Here are some strategies to help parents discipline a child who has special needs.
Learn About Your Child’s Condition
To understand child’s behaviour, parents have to understand the things/conditions that cause it, what challenge your child faces and try to gather as much information as possible from the doctor/experts about the medical, behavioural, and psychological factors that affect his or her development. Do not hesitate to ask the doctor about anything you don’t understand. Also talk to members of your child’s care team and other parents (especially those with kids who have similar issues) to help determine if your child’s challenging behaviour is typical or related to his or her individual challenges. For example, can another parent relate to the trouble you have getting your 5-year-old dressed each morning? Sharing experiences will give you a way to measure your expectations and learn which behaviors are related to your child’s diagnosis and which are purely developmental. You also might pick up some helpful tips about how to handle the behavior you are noticing.
Once you know what is typical behavior for your child’s age and health challenges, you can set realistic behavioral expectations.
Establish a Routine
It has been noted that children with certain conditions, like autism and ADHD, respond very well to discipline that’s based on knowing exactly what will happen next. So try to stick to the same routine every day. For example: If your child tends to melt down in the afternoon after school, set a schedule for free time. Maybe he or she needs to have a snack first and then do homework before playtime.
Charts can be helpful. If your child is non-verbal or pre-verbal, draw pictures or use stickers to indicate what comes next. Set a schedule that’s realistic and encourage input from your child where appropriate.
Establishing rules and discipline are a challenge for any parent. So keep your behavior plan simple and work on one challenge at a time. And as your child meets one behavioral goal, he or she can strive for the next one.
Here are some pointers.
Use Rewards and Consequences
Work within a system that includes rewards (positive reinforcement) for good behavior and natural consequences for bad behavior.
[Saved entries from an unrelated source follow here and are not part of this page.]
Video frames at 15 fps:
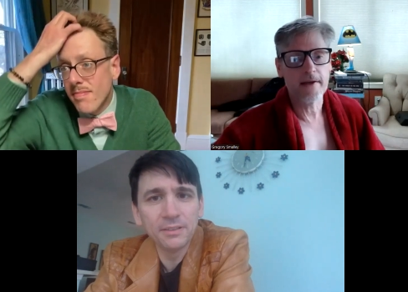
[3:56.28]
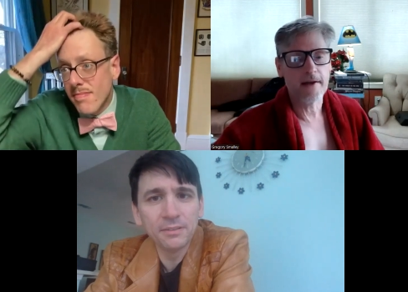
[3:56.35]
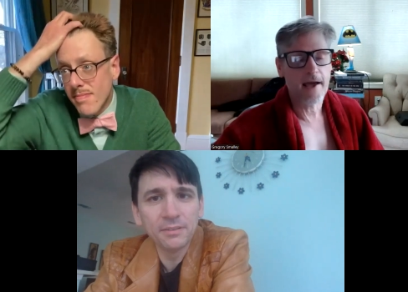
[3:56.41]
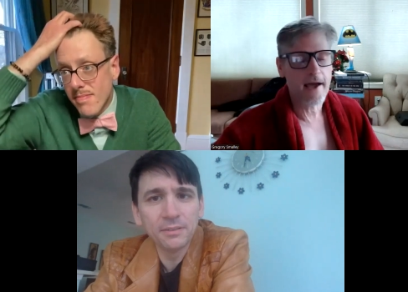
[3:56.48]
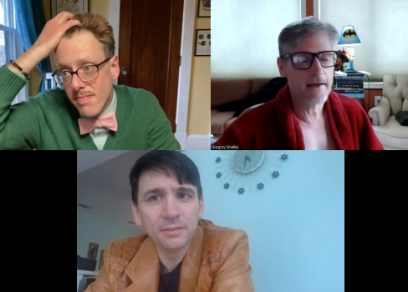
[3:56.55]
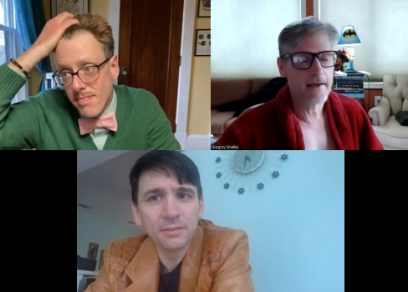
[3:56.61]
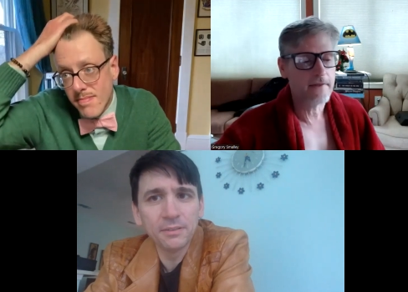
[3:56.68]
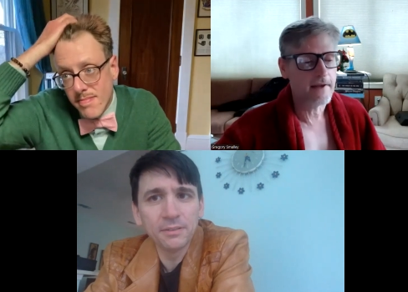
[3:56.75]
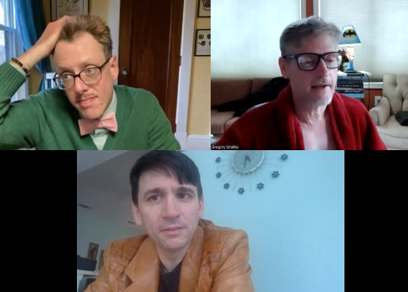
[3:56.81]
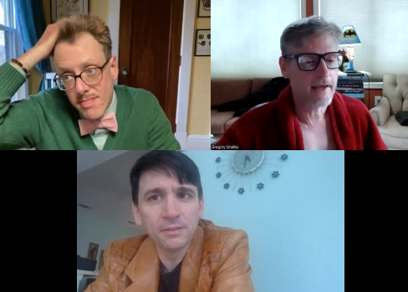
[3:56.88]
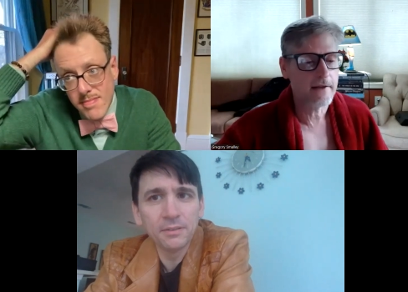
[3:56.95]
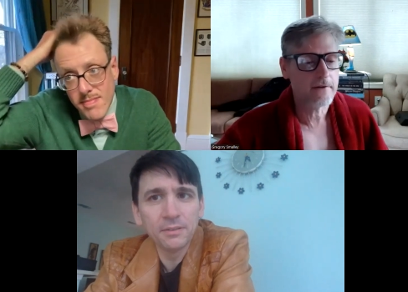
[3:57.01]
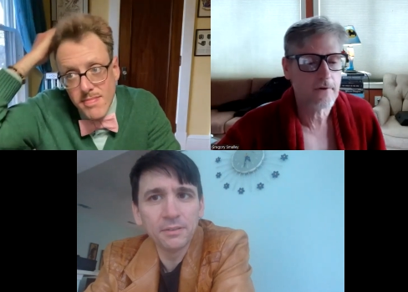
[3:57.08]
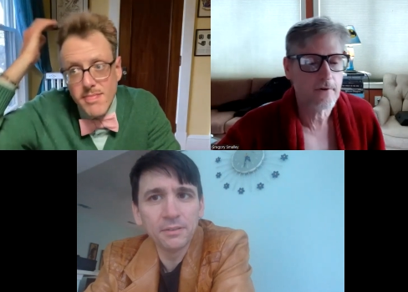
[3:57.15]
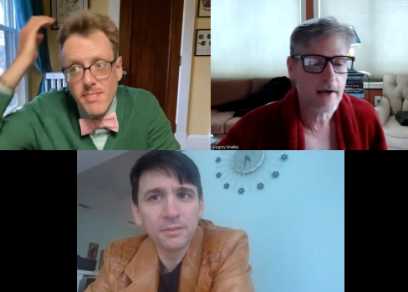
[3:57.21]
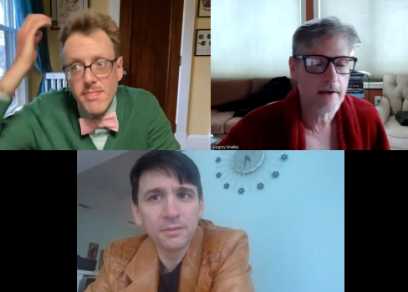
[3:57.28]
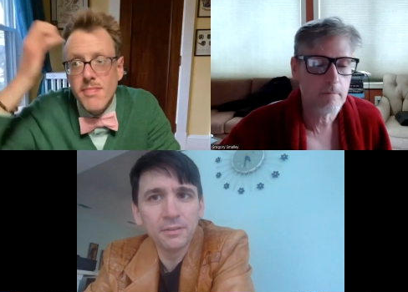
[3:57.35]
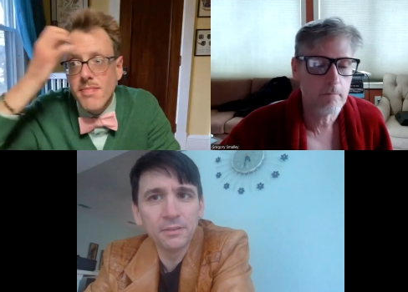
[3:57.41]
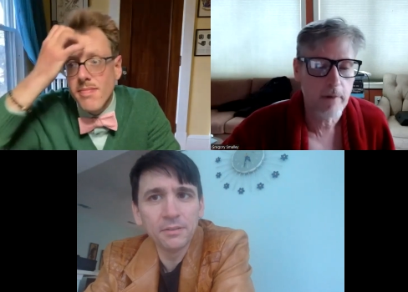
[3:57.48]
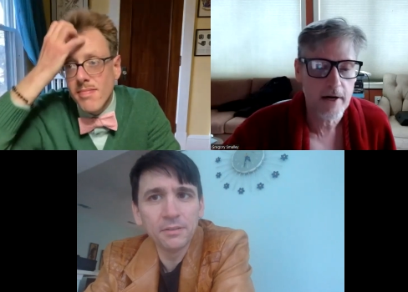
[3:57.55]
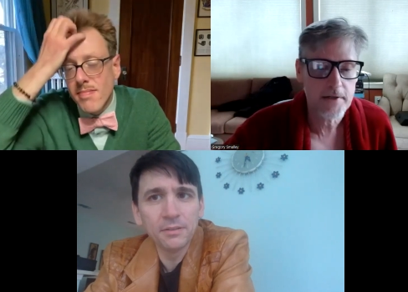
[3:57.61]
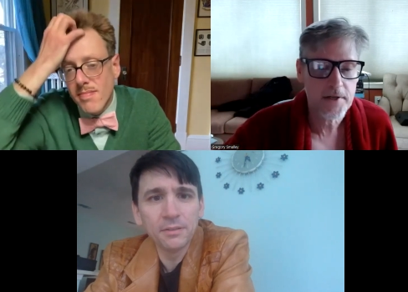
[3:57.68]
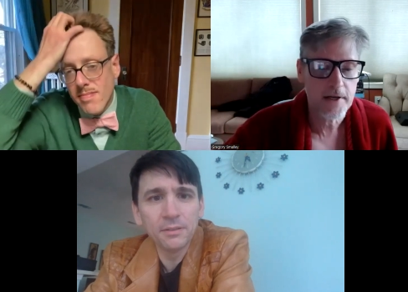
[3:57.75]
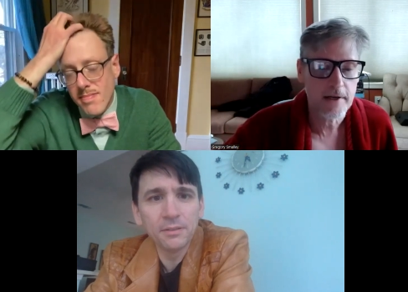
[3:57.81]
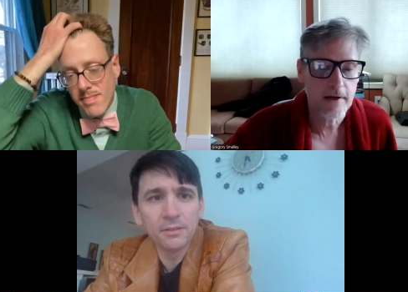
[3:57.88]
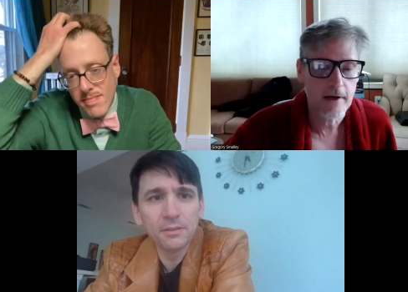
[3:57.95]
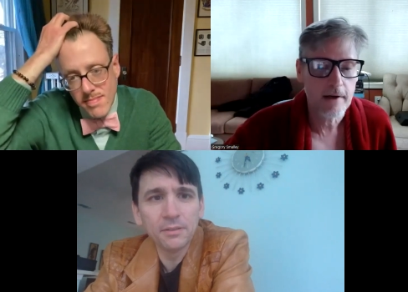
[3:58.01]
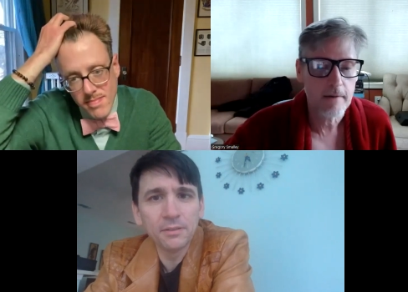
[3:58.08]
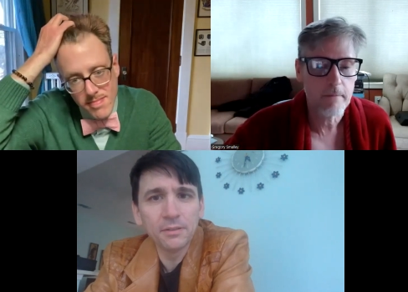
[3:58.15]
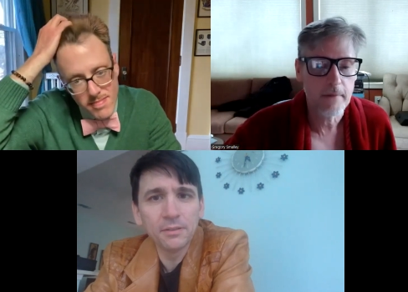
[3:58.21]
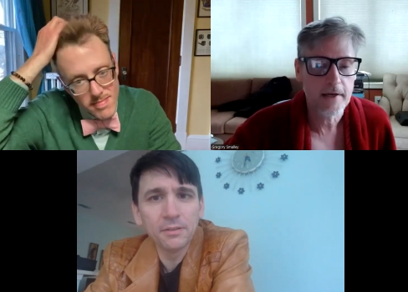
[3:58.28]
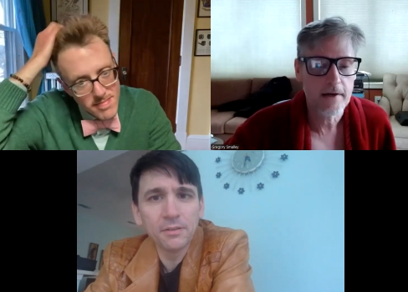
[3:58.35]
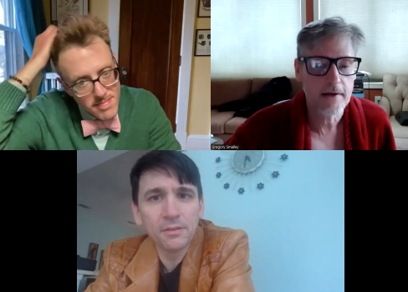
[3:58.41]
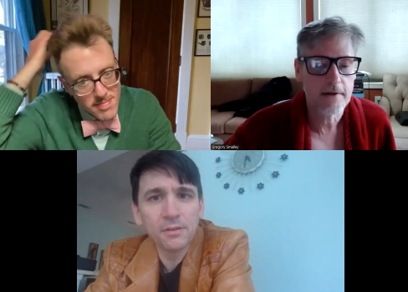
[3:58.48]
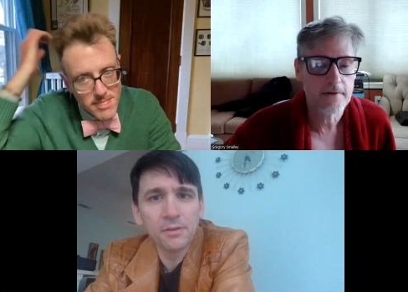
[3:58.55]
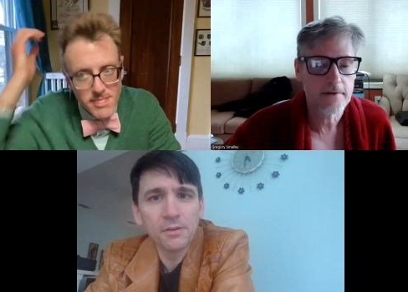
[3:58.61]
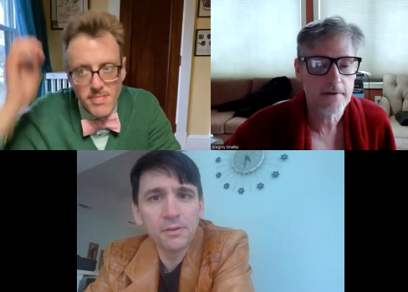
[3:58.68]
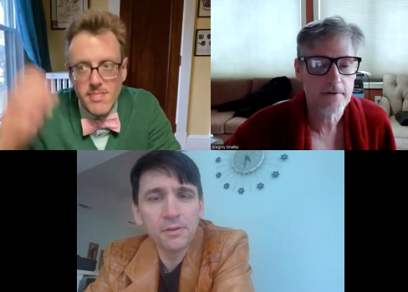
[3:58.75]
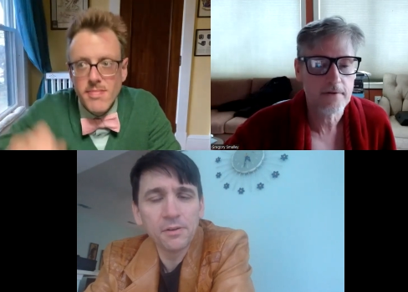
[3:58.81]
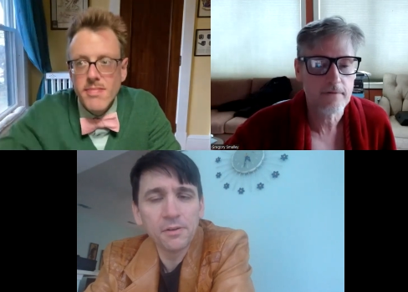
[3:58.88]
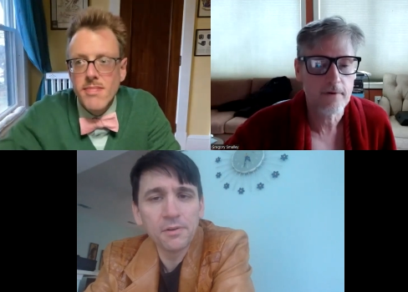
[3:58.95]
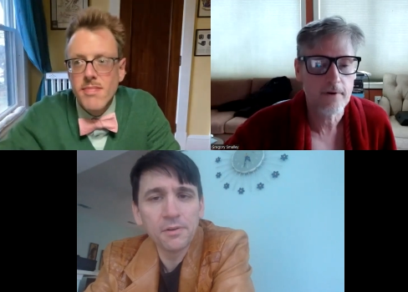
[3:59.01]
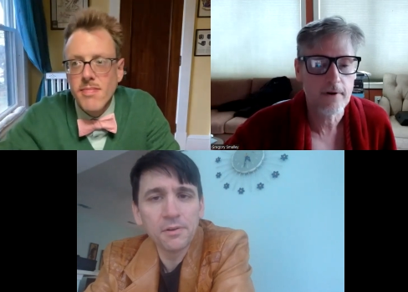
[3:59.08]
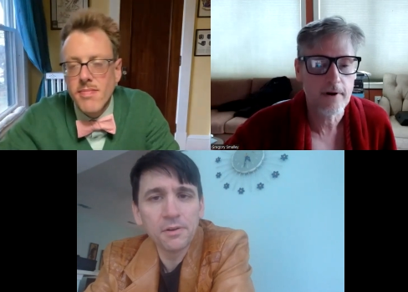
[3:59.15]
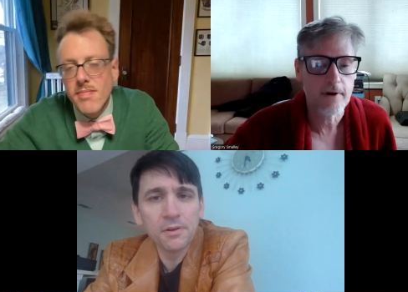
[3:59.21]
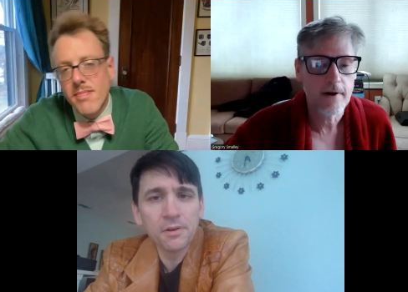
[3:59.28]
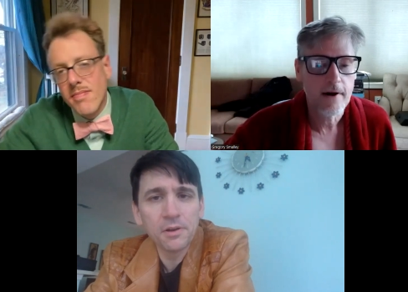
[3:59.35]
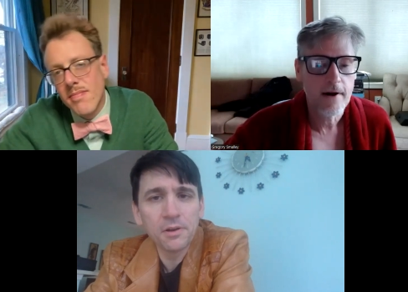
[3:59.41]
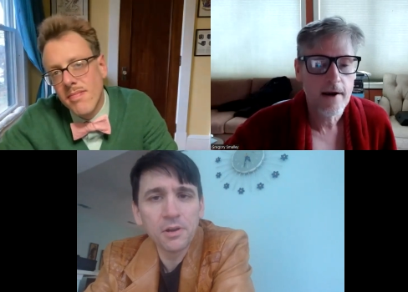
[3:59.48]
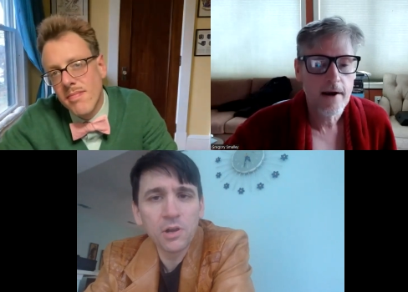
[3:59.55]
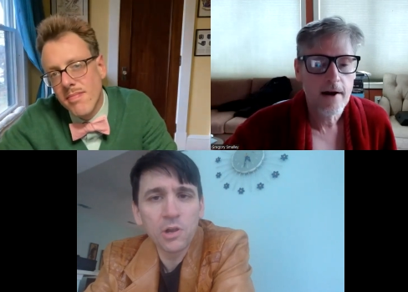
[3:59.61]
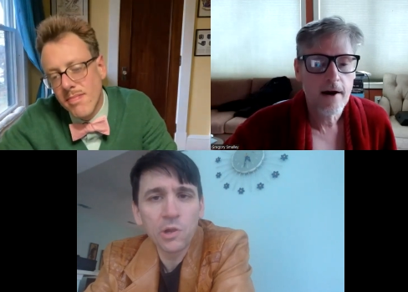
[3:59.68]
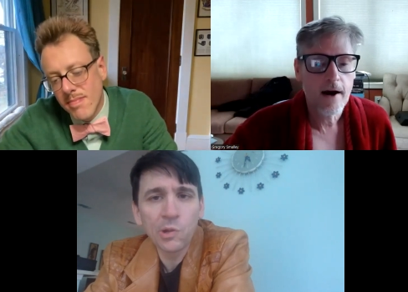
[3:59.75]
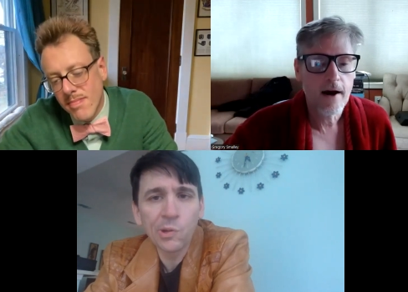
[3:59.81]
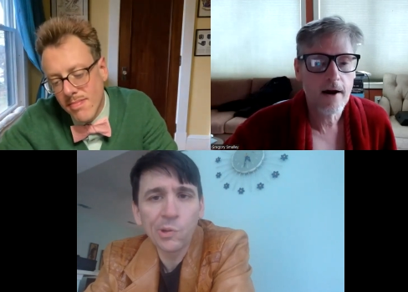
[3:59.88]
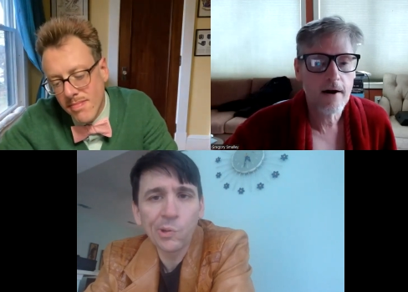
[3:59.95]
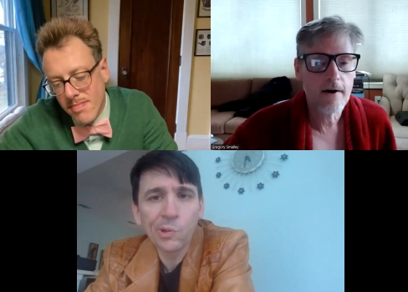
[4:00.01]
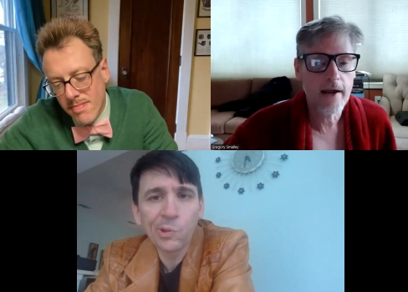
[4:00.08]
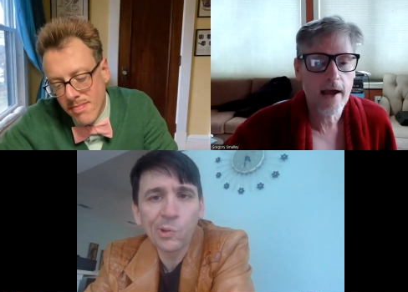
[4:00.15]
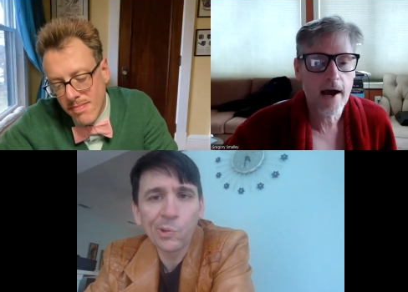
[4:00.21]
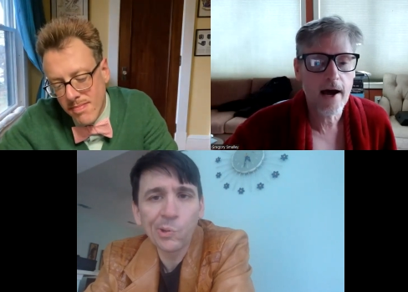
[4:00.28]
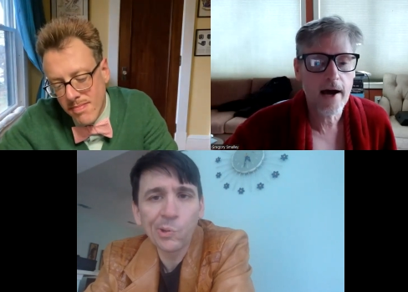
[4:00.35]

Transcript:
Speaker 1: that had the internet buzzing because it's for Ari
Natural consequences are punishments that are directly related to the behavior. For example, if your child is throwing food, you would take away the plate.
A parent of a special child is much more than a parent and your identity should not be restricted only as a parent of special child. You have needs and a marriage and may be other normal kids to take care. Do not let your responsibility as a parent, neglect your other roles. You also have to live and enjoy your life and let parenting not become drudgery and make life miserable. So make sure that you take time and create enough opportunities to enjoy other interests and life in general with your partner.